Escape


    Chega um certo momento em que a mente, tumultuada e ansiosa, só consegue ser exprimida em termos poéticos. Mas o que será de nós, reles mortais, que sabemos fazer poesia tão bem quanto andar de monociclo? Tentar, e recair no ridículo? Pois ainda que ninguém se importasse, nosso próprio julgamento será sempre o mais forte. Estamos então fadados ao silêncio? Ao afogamento de si em si? Sucumbiremos ao tédio, deixando que o ócio nos consuma por dentro?
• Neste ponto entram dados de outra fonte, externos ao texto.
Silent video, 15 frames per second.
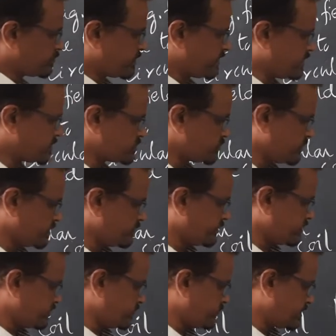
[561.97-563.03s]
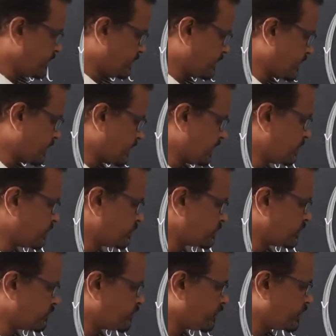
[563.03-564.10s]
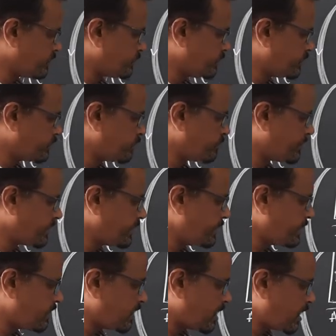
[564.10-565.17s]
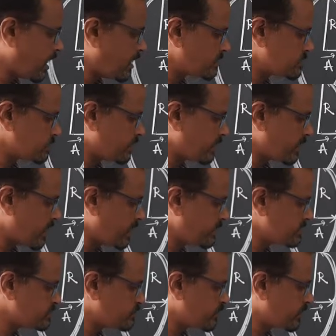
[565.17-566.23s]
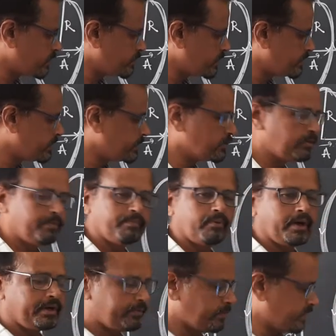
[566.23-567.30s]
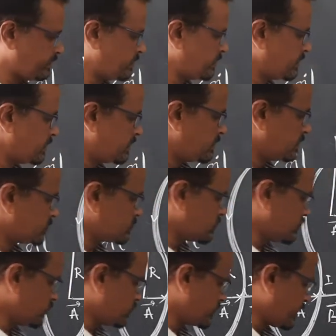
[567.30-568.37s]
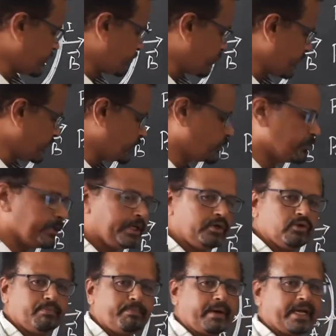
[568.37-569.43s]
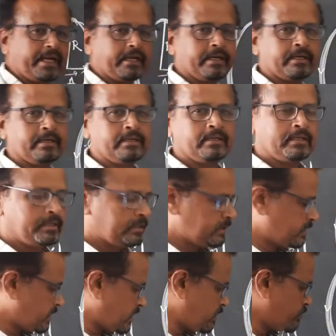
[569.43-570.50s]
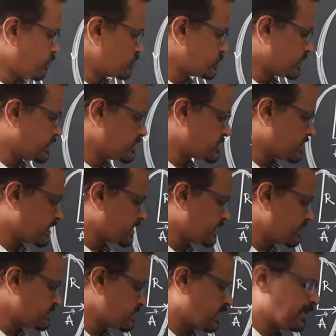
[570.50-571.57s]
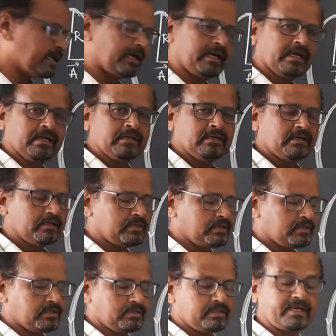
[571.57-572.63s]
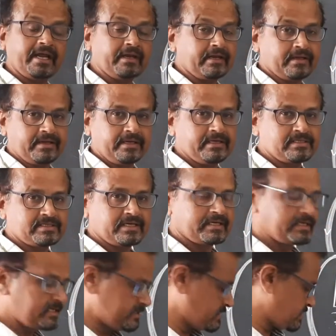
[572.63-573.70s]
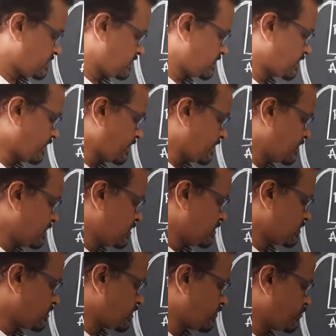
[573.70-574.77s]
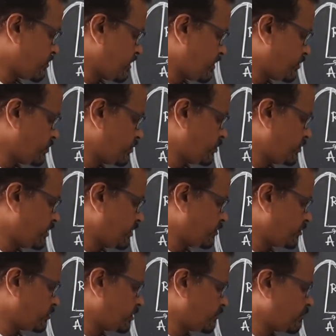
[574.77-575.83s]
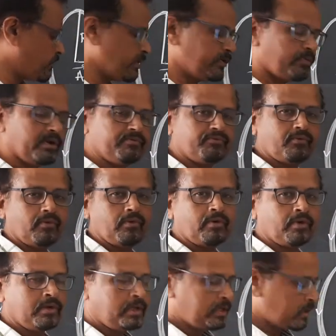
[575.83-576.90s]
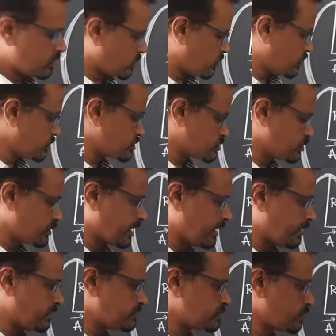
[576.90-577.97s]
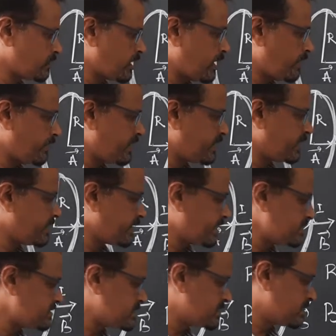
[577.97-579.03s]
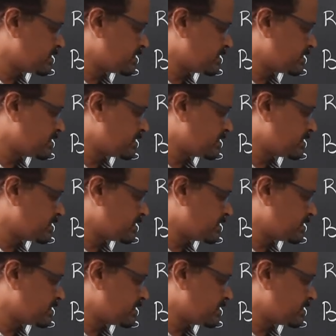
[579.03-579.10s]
pi r square, you will get 100 into 3.2 into pi r square. R is 0.1 into 0.1. So, 3.2 into pi, almost it is taken as 100, 10, it is taken as 10. 3.2 into 3.14, close to 10. So, I have taken it as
    Já não sei. Um fluxo que extravasa não encontra limites, motivo ou solução. Um fluxo que escapa à compreensão até de si mesmo está irremediavelmente prometido ao descaso da multidão. Mas que pode nos oferecer a multidão, senão uma repressiva vigilância ou um solitário silêncio, como um Estado que pune mas não ajuda? Talvez a ausência seja mesmo mais cruel que a presença, pois não há com quem gritar; não há a quem culpar senão a nós próprios.
    Mas isso tudo é tolice. Pensar demais é a receita perfeita para o bloqueio. Uma estagnação sem precedentes que se nutre da enorme leva de pensamentos e possibilidades, sem real previsão de concretude. O tempo escapa aos dedos e a capacidade se dissolve em nossas próprias inseguranças. A disposição, encarregada de nos fazer levantar, foge quando é chamada. Debaixo do cobertor é sempre melhor; parece o esconderijo perfeito, onde nem o frio e nem o peso das expectativas nos encontram. Pena não ser possível escaparmos de nós mesmos.